Ne les laissons ni les uns ni les autres se revendiquer de Nuit Debout ! Nous n’avons rien à voir, rien à faire, rien à débattre avec ceux qui en cassant un abribus croient faire la révolution alors qu’ils empêcheront simplement une femme enceinte de s’assoir le lendemain ou même un SDF de trouver un refuge de fortune le soir même. En plus grâce à leurs actions, Decaux pourra vendre un nouvel abribus à la commune de Paris, qui le paiera avec les contributions des citoyens . Pareil pour Bolloré et ses voitures électriques dont j’ai entendu dire sur la place par des idéologues de la violence qu’elles étaient des cibles à détruire.

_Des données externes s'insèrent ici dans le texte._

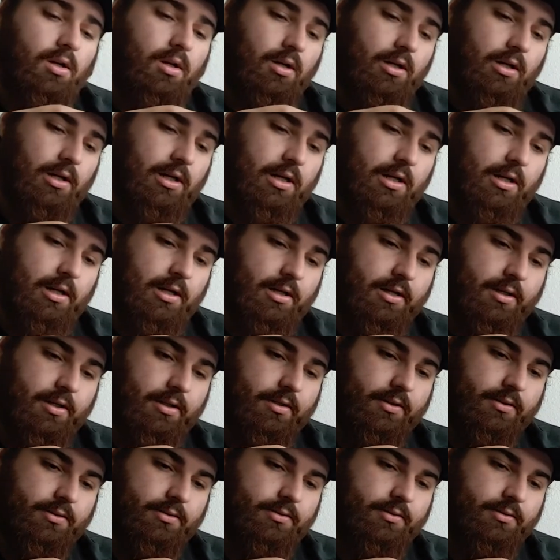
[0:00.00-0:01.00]

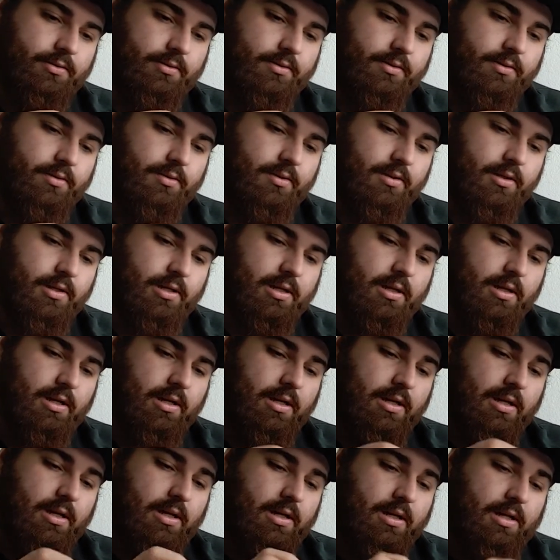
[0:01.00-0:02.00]
Uh,
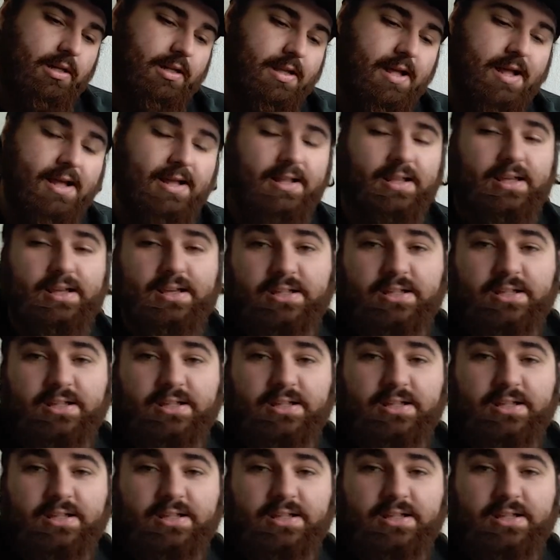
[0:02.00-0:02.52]
that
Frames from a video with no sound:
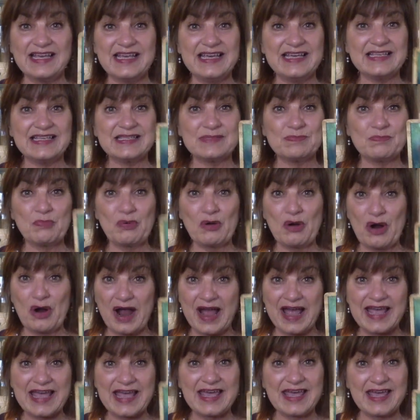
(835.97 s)
is
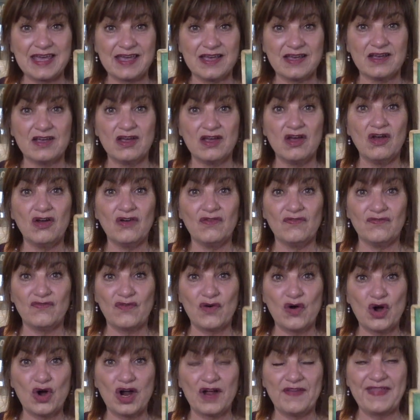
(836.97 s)
praying
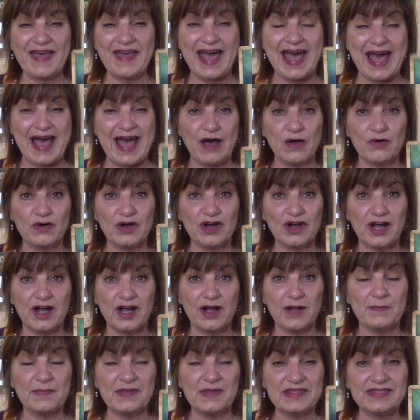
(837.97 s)
for the
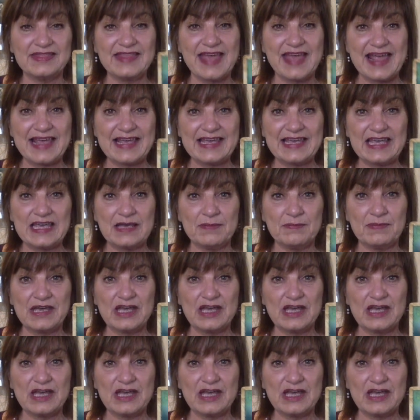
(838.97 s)
outcome and thanking,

Rien de tel pour ces figures emblématiques du capitalisme de faire un coup, car quoi de plus simple que de trouver parmi les victimes des gazages ou des matraquages celle ou celui qui mettra l’engin incendiaire que lui donnera celui qui l’accompagne depuis quelques temps dans ses virées punitives.

Nous avons ici et maintenant l’occasion de sortir de la confusion. Il faut choisir de virer les provocateurs. Il faut choisir entre l’humanisme et la barbarie. Nous n’avons pas à prendre les visages masqués que veulent nous voir endosser nos ennemis. Nous fabriquons un autre monde à visage découvert, sans haine ni violence particulière, sans conflit singulier qui égarerait nos pensées nous construisons. Que ceux qui veulent prendre d’autres voies les prennent, mais ailleurs.

Cela ne veut pas dire que nous allons offrir nos poitrines innocentes et nos têtes pensantes à la violence et aux armes de nos ennemis. Nous devons nous préparer à nous défendre lorsque la violence se déchaîne contre nous. Mais cette préparation comprend des éléments qui n’ont rien à faire des armements ou des techniques martiales. Le débat avec les flics fait partie de cette préparation. Ni plus ni moins que les discussions avec les riverains de la place de la République, ou que l’autodiscipline qui permet à chaque commission à la fois d’occuper un espace et de permettre aux autres de s’entendre également. Ou que nos capacités à respecter les horaires d’autorisation pour durer le plus longtemps possible dans notre occupation de la place.

A l’intérieur des forces de police il y a vraisemblablement des personnes qui aiment casser du manifestant, qui aiment cette relation haineuse à l’existence. Comme il y en a qui voudraient s’installer et prospérer dans nos rangs. A ceux qui se reconnaissent dans une police au service des citoyens, il faut faire en sorte d’extirper de leurs rangs les individus fauteurs de troubles provocateurs et malsains.

Pour Nuit Debout, nous ne devons plus accepter dans nos assemblées des provocateurs qui ne viennent que pour polluer nos idées nos combats et dénigrer nos intelligences.